On January 28, 2013, the FTC entered into a settlement with Cbr Systems, Inc., a provider of umbilical cord blood and tissue banking services, stemming from the theft of company materials from an employee’s car. 

The complaint alleges that in December 2010, a Cbr employee put four backup tapes from Cbr’s facility, a laptop, an external drive, a USB drive, and other Cbr materials in the employee’s personal vehicle to drive them from the company’s San Francisco office to its San Bruno, California location. Four days later, however, they were stolen from the employee’s car. The backup tapes were unencrypted and contained sensitive personal information on almost 300,000 Cbr customers including their names, social security numbers, dates and times of birth, credit card and drivers’ license numbers, and adoption status. The laptop and hard drive were also unencrypted, and, according to the FTC, contained passwords and other information that could have allowed an unauthorized person to access Cbr’s network.

The FTC pointed to the company’s privacy policy, which provided:

“Whenever CBR handles personal information, regardless of where this occurs, CBR takes steps to ensure that your information is treated securely and in accordance with the relevant Terms of Service and this Privacy Policy. … Once we receive your transmission, we make our best effort to ensure its security on our systems.”

The FTC then alleged that the company’s failure to adhere to its privacy policy through the use of “reasonable and appropriate procedures” made the privacy policy claims deceptive under Section 5(a) of the FTC Act.  

The complaint itemizes the company’s failure “to provide reasonable and appropriate security for consumers’ personal information.”  Specifically, the complaint alleges that the company created unnecessary risks to personal information by:

  • Transporting personal information in a manner that made it vulnerable to theft;
  • Failing to take reasonable steps to make personal information unreadable in the case of theft;
  • Failing to adequately supervise a service provider, resulting in retention of a legacy database containing personal information in a vulnerable format on the company’s network, including information for which the company no longer had a business need;
  • Not restricting access to personal information based on an employee’s need for the information; and
  • Failing to destroy consumers’ personal information which Cbr no longer needed.

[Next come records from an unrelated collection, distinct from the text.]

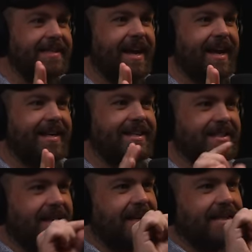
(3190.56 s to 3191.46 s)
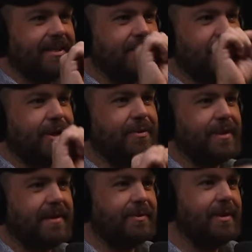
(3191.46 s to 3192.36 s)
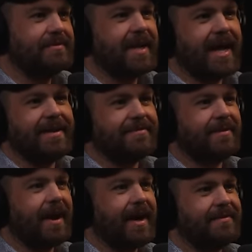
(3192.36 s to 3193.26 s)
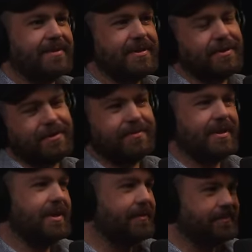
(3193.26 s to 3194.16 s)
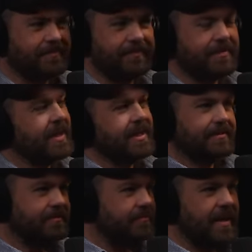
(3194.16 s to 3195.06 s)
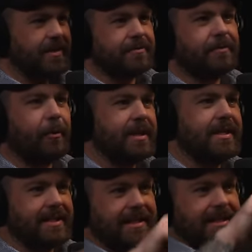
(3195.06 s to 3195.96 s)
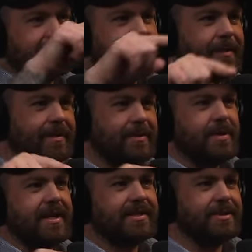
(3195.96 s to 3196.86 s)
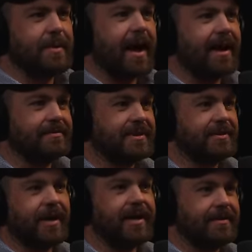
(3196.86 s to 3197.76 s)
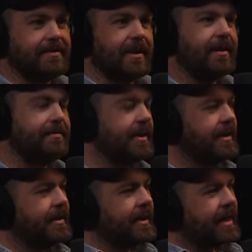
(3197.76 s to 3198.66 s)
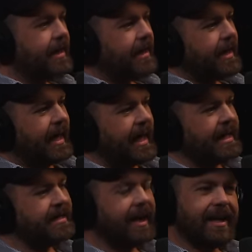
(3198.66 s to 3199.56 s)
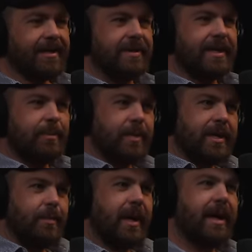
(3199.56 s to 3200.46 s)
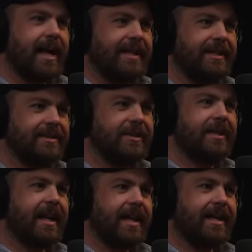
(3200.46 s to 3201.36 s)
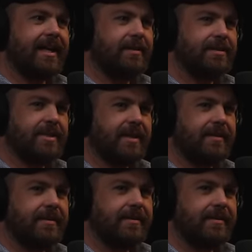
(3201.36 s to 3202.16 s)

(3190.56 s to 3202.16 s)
yeah, yeah, and it's like you know if you live to eighty five and you're you know in your forties, like this is how many weeks you have till you're eighty five. I kind of, in a weird way, I looked at that and I was like,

It also alleges that the company “failed to employ sufficient measures to prevent, detect, and investigate” possible unauthorized access to its network. However, there is no allegation in the complaint that the network was ever accessed by unauthorized persons or that the personal information was misused.

Under the terms of the settlement, Cbr is required to develop and implement a “comprehensive information security program” and submit to independent audits of its compliance with the information security program biennially for the next twenty years. Moreover, the company is barred from misrepresenting its privacy and security practices and is required to submit a written report detailing its compliance with the settlement agreement within sixty days.  The FTC voted unanimously (5-0) to approve the consent agreement.

This settlement is a further reminder to companies and organizations that collect, process, and store consumers’ personal information that the FTC expects them to provide reasonable and appropriate security for this information through its entire lifecycle. As the varied list of allegations in the complaint makes clear, providing reasonable security satisfactory to the FTC can be a multi-layered pursuit and very much a team activity.  Because the case was resolved by settlement, it does not represent judicial findings regarding the scope or requirements of the FTC Act.